It’s astonishing, really, to think that sibling band Kitty, Daisy and Lewis have now been going fifteen years. Perhaps it’s that they were so young when they started out; perhaps that it’s simply so difficult to imagine most families lasting a year in the high pressure environment of a touring band.
Even at fifteen years in, though, the Durham siblings still seem a young and oddly, wonderfully out of sync band. Chucking trends by the sidelines, they indulge in projects like building a studio to match the album they want to make, and produce a brand of old school rock n’ roll blended with folk, western, blues and old-world R&B that’s utterly at odds with today’s musical zeitgeist.
That, in itself, is something to love about them. The recording style could be from a pre-digital era, and is founded on musicianship and texture. The siblings collective list of instrumental competencies is longer enough to give a phenomenal range of potential styles, many of which can be found peaking into the the corners of beautifully constructed tracks.
Their latest album, simply called ‘Kitty, Daisy and Lewis The Third’ was released in late March, and explores themes of romantic anger and veiled protest, performed with a rockabilly edge and strung together by no lesser producer than The Clash’s Mick Jones.
The result is a theatrical brand of fun; a mish-mash of styles forming a unique and varied style, all melded together in their new Camden curry house home.
I caught up with the trio before their Dublin date, this Friday, May 22 at The Academy Green Room, to hear about working with Mick, building that studio and pigeon-holing in the music press…
Congratulations on album number three.

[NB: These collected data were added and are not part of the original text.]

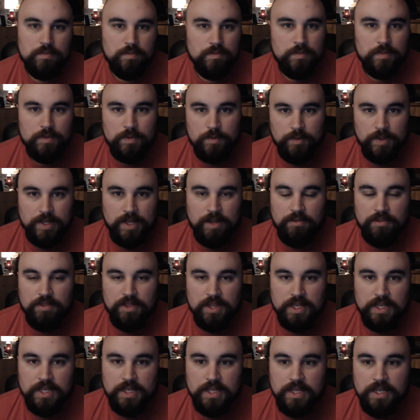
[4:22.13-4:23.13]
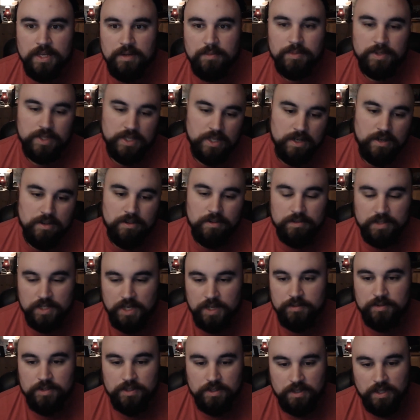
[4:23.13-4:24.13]
without thinking it, but then other
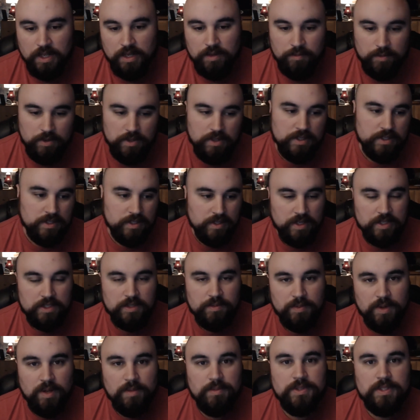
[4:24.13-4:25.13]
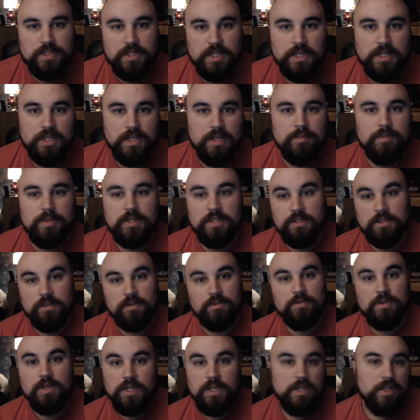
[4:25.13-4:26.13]
times it's like, well, I should probably stand up. And
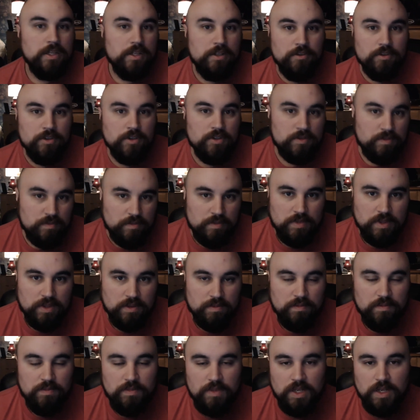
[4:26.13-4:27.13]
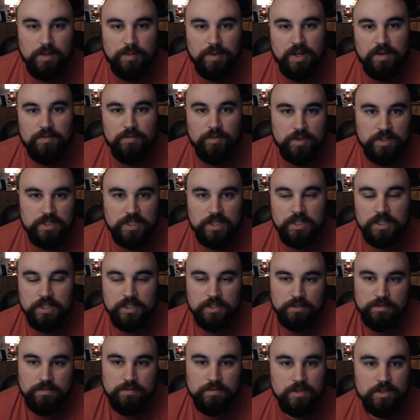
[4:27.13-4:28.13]
so you just think about it for a second,
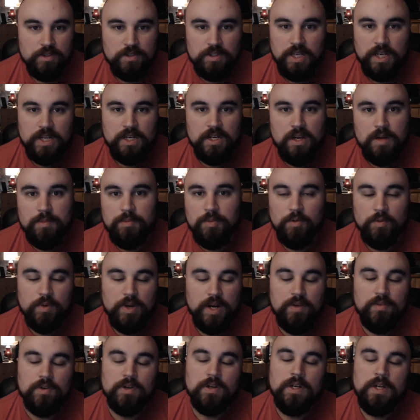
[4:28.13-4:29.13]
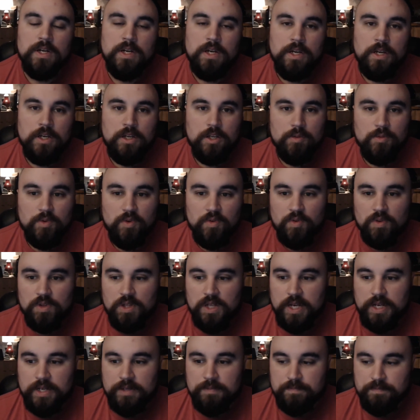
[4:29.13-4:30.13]
you stand up or whatever, you move your
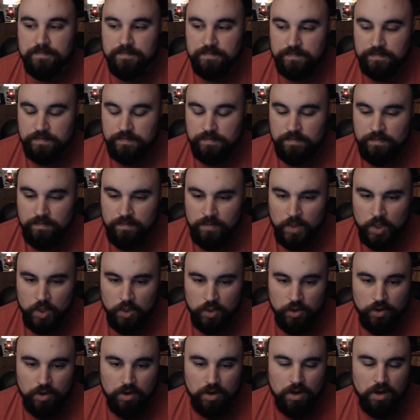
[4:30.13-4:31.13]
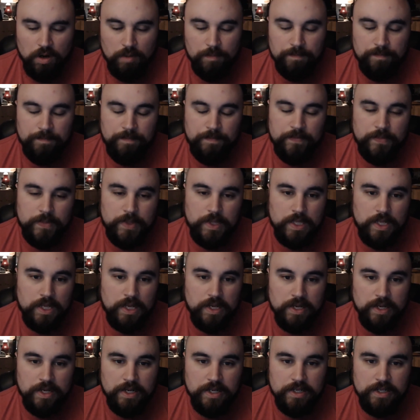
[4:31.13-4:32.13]
leg or your arm.
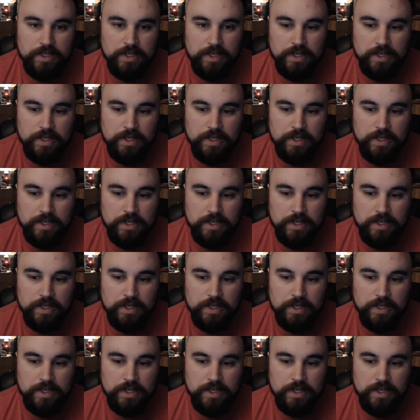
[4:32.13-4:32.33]
And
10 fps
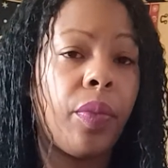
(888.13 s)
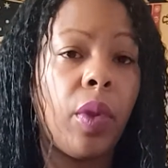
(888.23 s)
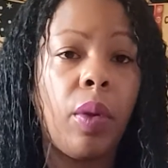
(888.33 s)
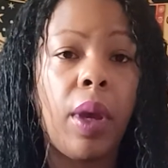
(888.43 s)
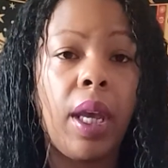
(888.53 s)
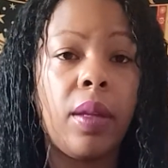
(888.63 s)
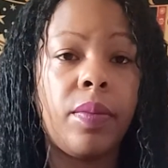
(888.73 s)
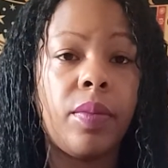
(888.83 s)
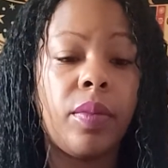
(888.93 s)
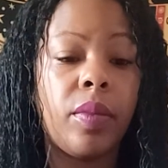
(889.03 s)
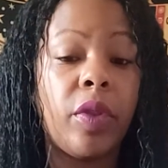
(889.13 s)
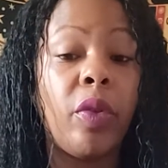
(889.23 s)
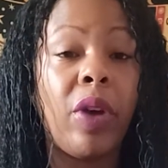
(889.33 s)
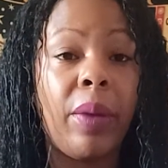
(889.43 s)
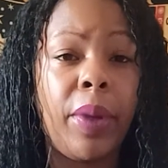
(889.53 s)
Okay, the
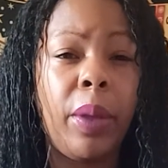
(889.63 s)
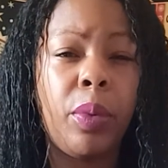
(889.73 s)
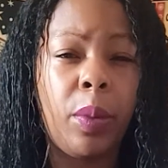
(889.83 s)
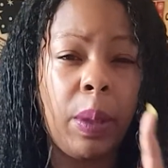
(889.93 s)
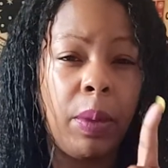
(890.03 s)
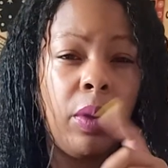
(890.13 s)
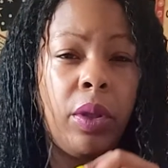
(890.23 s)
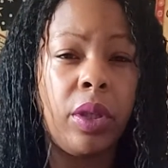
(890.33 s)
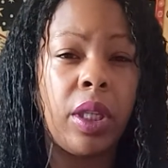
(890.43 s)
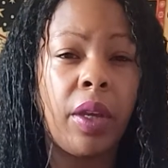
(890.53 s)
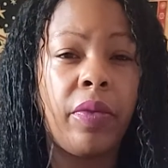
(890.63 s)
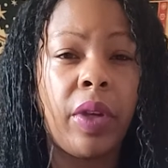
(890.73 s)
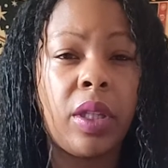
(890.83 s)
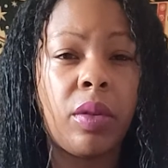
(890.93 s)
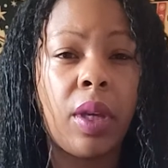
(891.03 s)
right people, the people who deserve
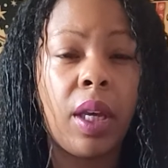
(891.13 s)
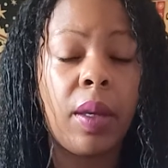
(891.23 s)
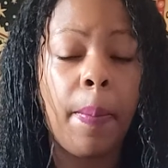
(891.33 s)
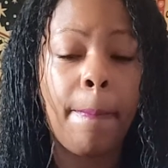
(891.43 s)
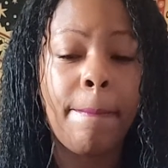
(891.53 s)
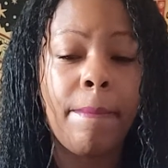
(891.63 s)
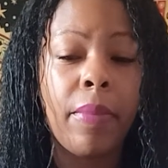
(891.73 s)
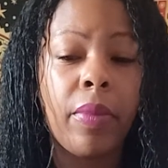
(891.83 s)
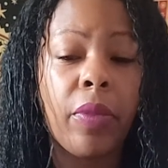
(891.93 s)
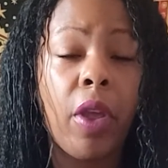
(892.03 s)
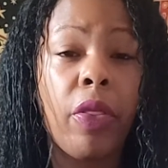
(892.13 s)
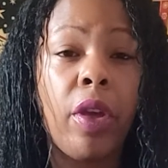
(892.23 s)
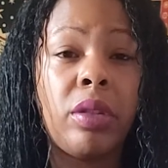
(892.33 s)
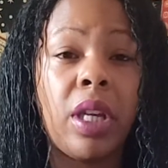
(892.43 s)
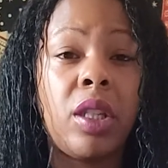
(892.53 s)
it. Okay, and
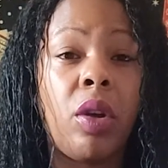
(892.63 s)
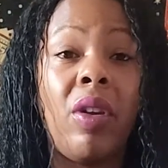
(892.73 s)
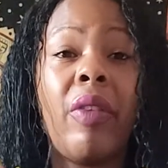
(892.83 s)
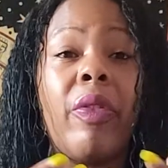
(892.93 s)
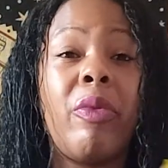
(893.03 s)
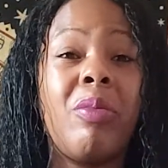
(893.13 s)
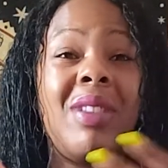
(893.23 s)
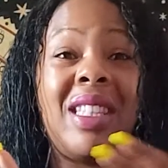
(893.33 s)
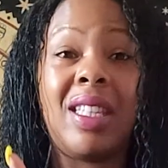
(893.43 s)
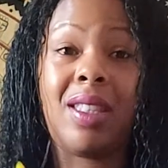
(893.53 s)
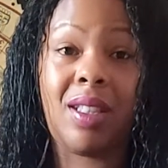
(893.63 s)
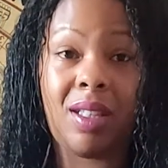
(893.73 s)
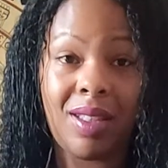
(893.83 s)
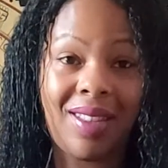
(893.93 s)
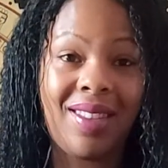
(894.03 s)
those that don't, love them from a
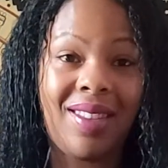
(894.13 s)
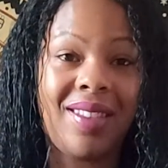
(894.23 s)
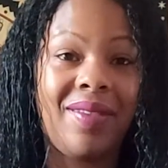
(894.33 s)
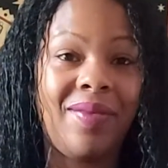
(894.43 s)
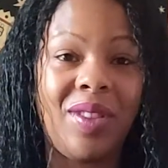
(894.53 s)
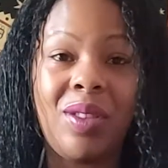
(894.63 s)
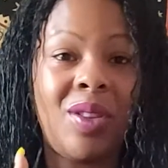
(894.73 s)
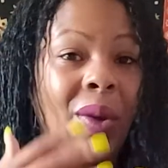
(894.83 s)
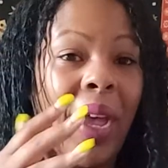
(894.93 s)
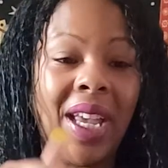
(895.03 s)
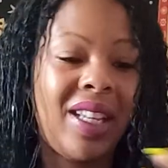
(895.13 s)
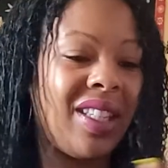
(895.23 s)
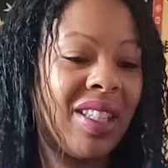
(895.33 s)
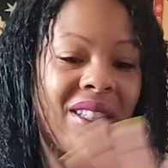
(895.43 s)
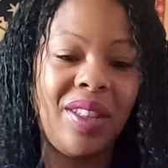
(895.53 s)
distance. No
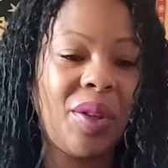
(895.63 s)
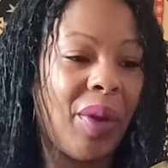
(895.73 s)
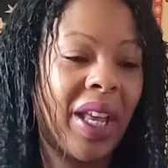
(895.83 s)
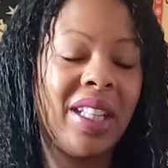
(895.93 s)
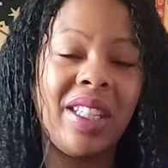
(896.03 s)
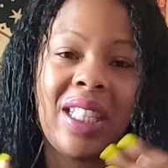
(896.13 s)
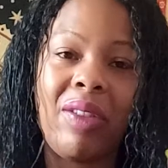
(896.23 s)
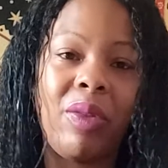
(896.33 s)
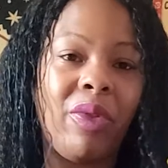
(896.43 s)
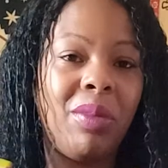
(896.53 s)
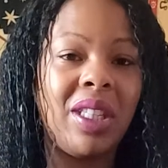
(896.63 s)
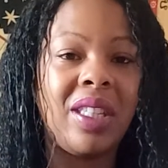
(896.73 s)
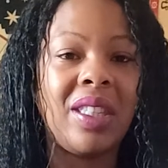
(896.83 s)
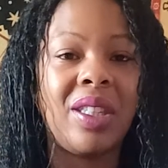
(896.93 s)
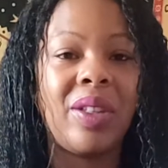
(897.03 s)
hate. No hate, just love them from a
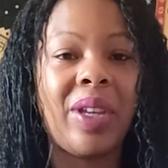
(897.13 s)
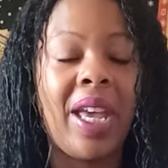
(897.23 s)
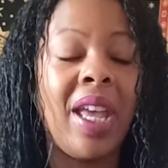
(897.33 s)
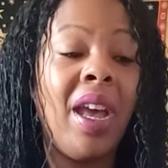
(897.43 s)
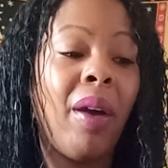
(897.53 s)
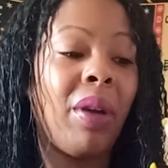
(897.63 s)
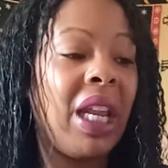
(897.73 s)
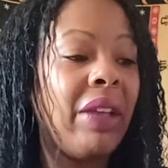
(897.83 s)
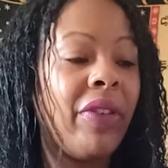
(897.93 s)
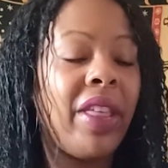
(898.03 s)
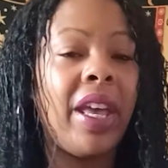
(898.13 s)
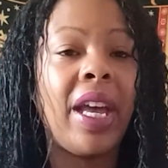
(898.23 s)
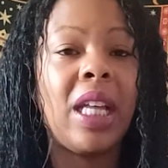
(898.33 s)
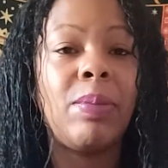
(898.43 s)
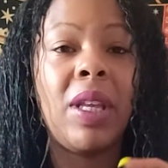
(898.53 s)
distance, okay? I'm going to leave it there,
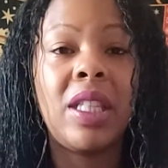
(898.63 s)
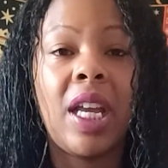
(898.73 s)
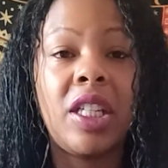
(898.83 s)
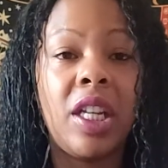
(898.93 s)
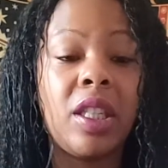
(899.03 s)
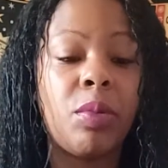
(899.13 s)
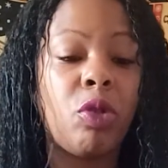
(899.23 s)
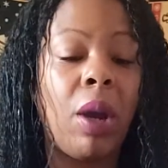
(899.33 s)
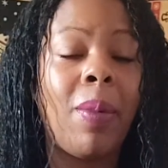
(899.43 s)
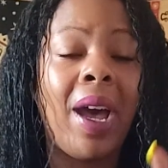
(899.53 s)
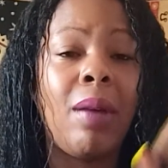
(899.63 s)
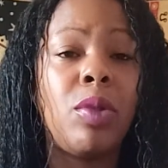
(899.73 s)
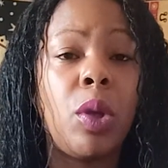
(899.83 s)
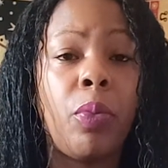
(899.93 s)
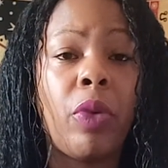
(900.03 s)
guys. Please like, share, subscribe. I am
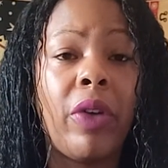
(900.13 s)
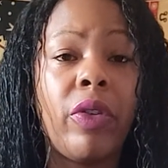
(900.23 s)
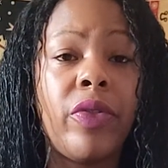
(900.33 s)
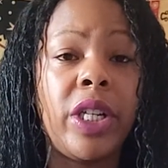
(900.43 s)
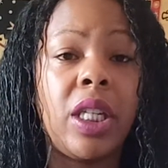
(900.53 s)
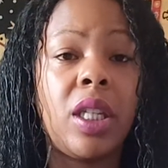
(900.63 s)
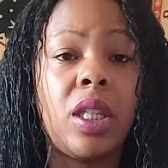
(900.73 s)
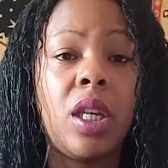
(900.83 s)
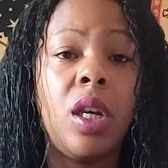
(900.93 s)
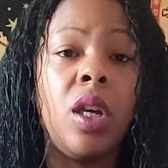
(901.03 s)
doing private readings.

Was this a very different proposition for you? Having started so young, does it feel like your music changes with you?
(Kitty) Thank you! Yes I think our music is always changing/developing as we get older, not just the song writing but we’ve included more of our musical influences on this record too.
A derelict Indian restaurant in Camden Town… I totally get the desire to be in Camden, but how did the restaurant come about as a recording location? Did you just happen to be in there and like the acoustics, or is it just a place you could get hold of to convert?
(Kitty) We’ve always lived in the area and our parents ate there when it was a restaurant. It’s a lovely building and we’ve always had an eye on it so when it went up for auction we jumped at the chance. We knew it would be a big job to take on as it was derelict for about 15 years but it was lots of fun once we got stuck in. And it was very exciting to get to work in a bigger space.
Mick Jones is quite some man to have fiddling about with your sound. What did you take from his involvement with the record?
(Kitty) It was a good laugh, usually it’s just the five of us in the studio and it can get really stressful. Having him there lifted our spirits and it was great to have another set of ears in the room. He also rehearsed with us prior to recording and he learnt all the songs on his guitar so he got to know them inside out.